Work instructions: When you copy the records, keep every word exact and leave the pictures out.

Extracted entries:

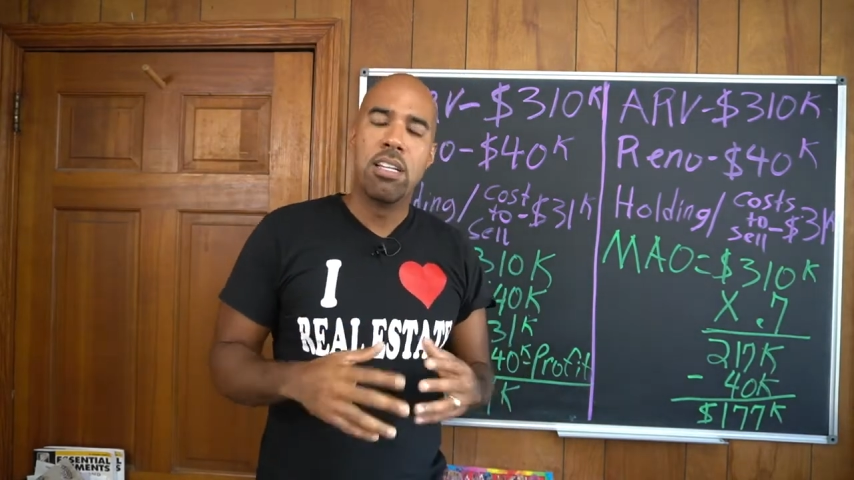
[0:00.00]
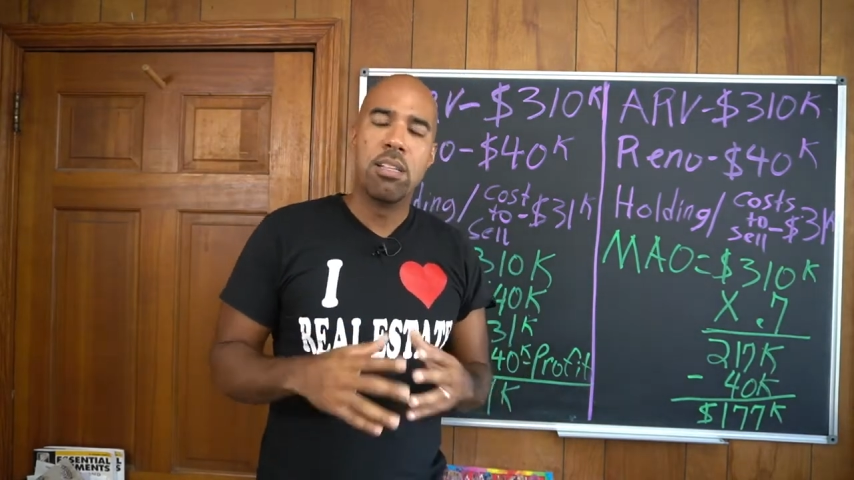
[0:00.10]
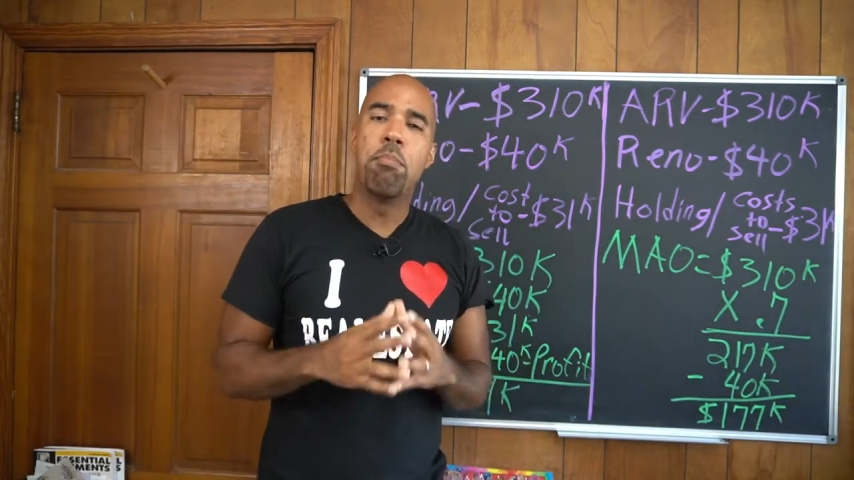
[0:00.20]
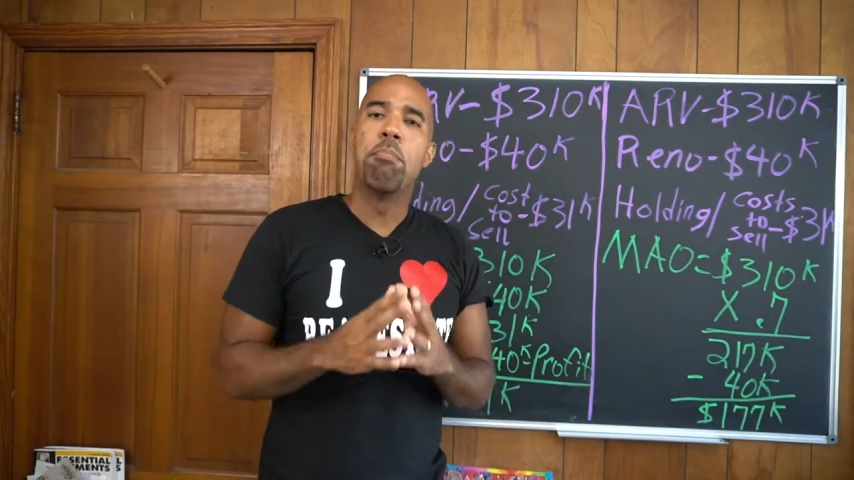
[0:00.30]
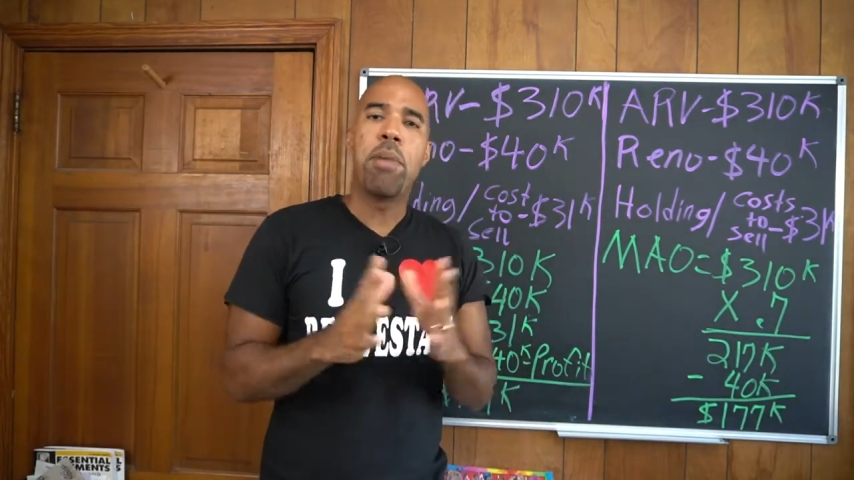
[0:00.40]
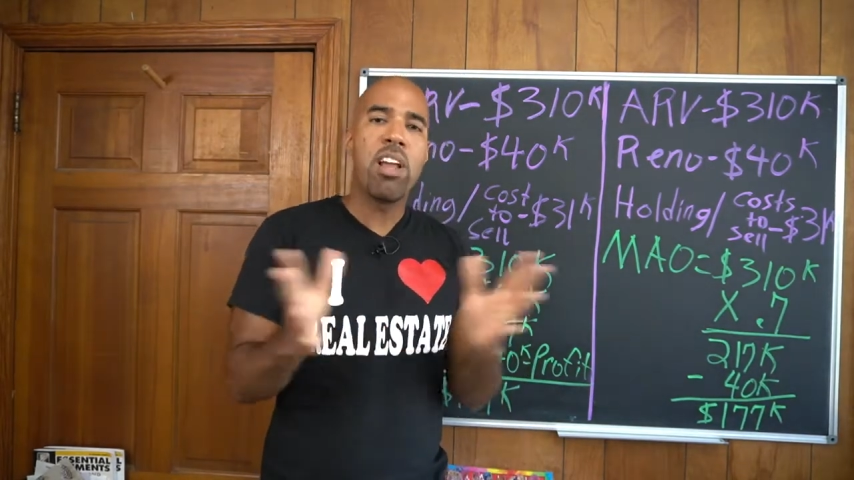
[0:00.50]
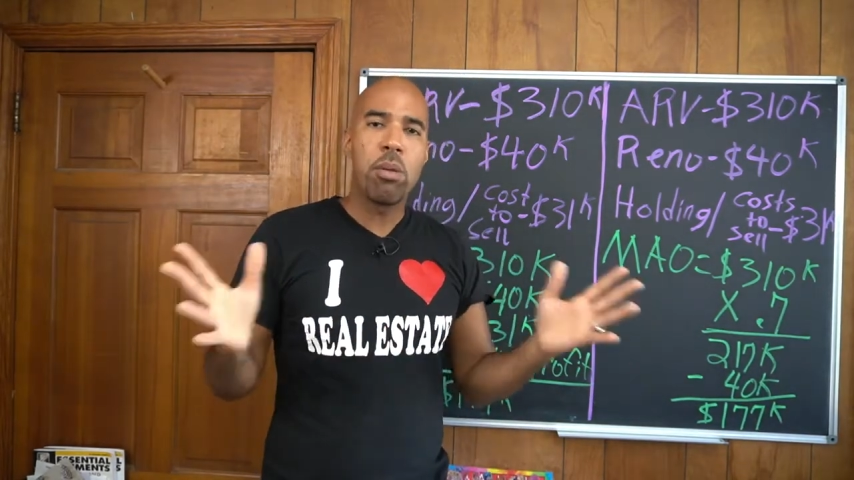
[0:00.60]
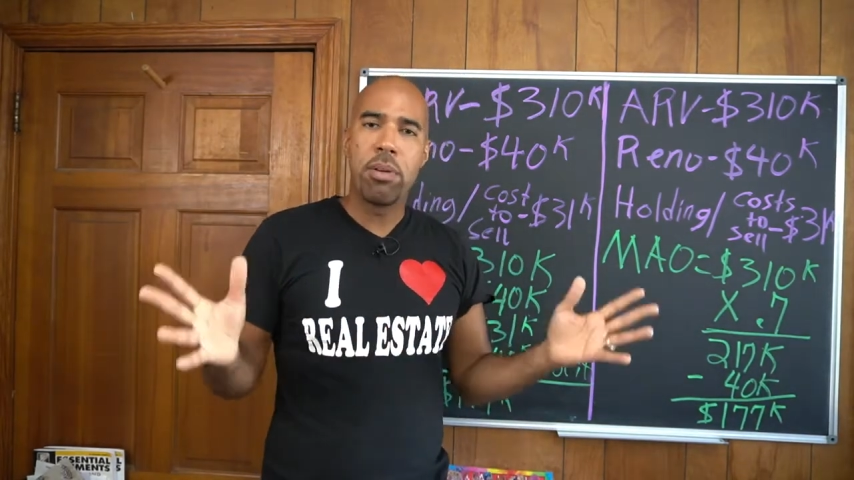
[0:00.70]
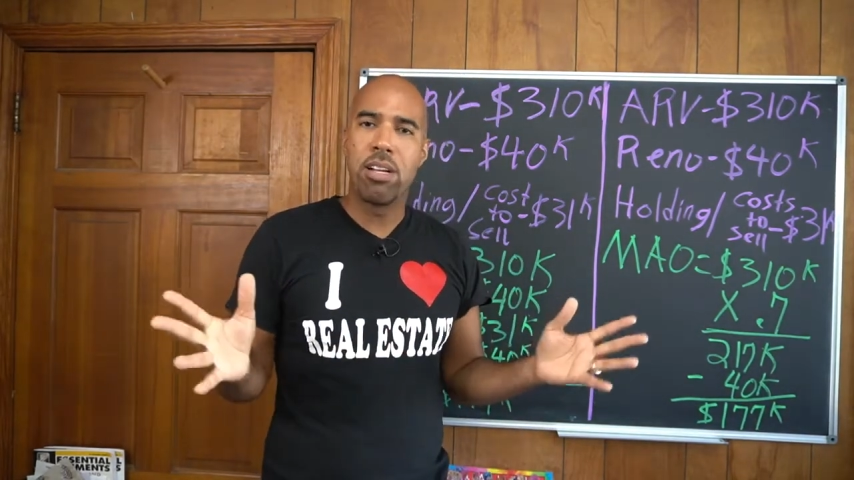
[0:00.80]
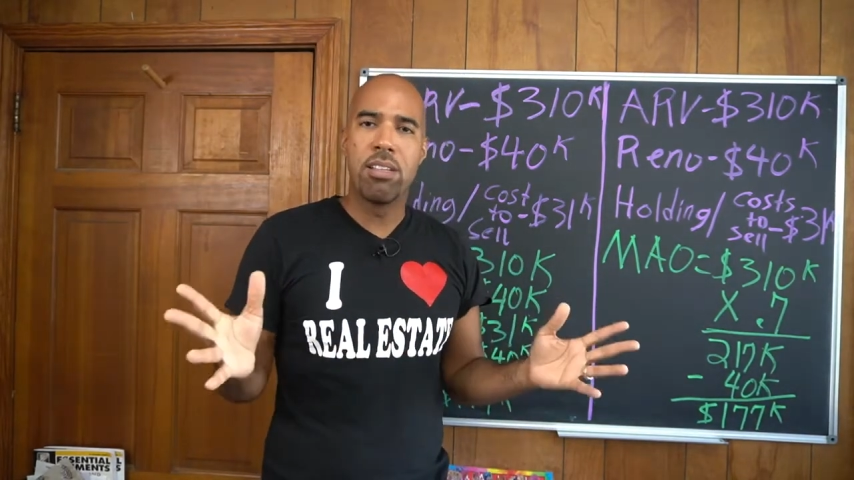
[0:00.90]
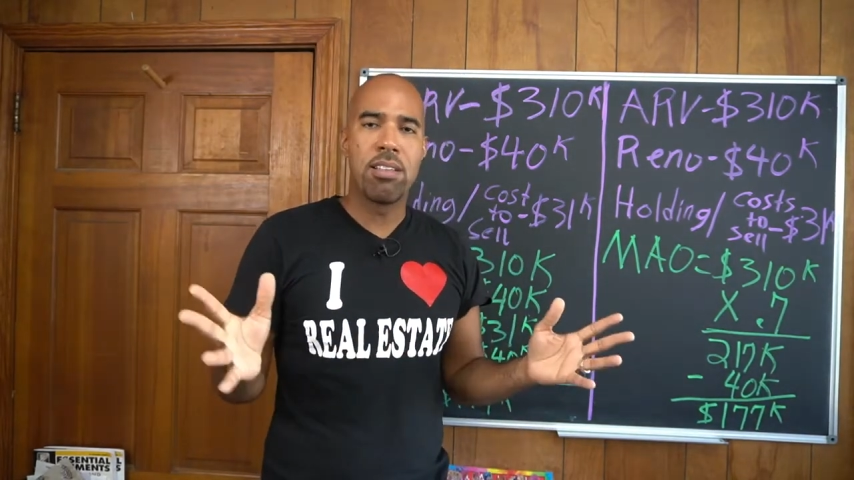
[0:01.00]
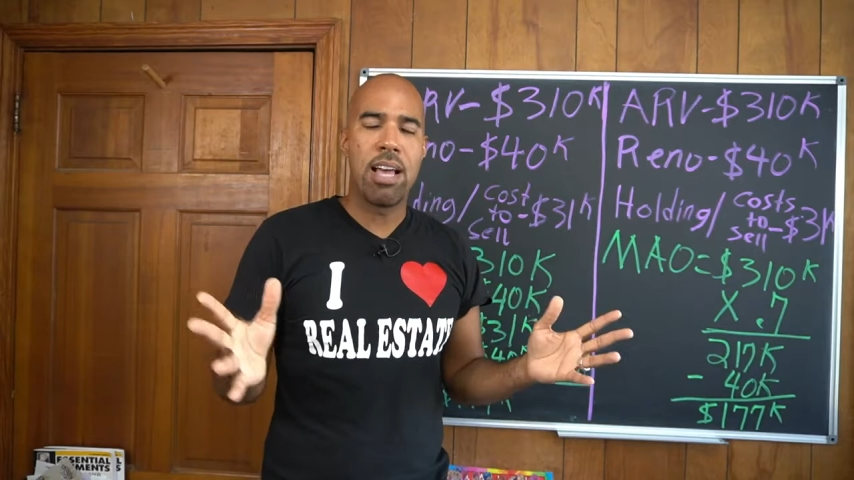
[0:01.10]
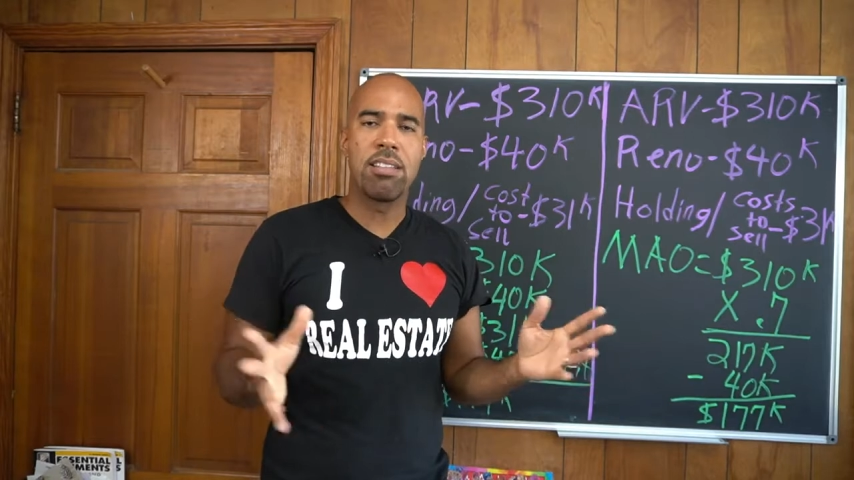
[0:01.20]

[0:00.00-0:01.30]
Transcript: merely because I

Written solution:
[0:00.00]
[0:00.10]
[0:00.20]
[0:00.30]
[0:00.40]
[0:00.50]
[0:00.60]
[0:00.70]
[0:00.80]
[0:00.90]
[0:01.00]
[0:01.10]
[0:01.20]

[0:00.00-0:01.30]
Transcript: merely because I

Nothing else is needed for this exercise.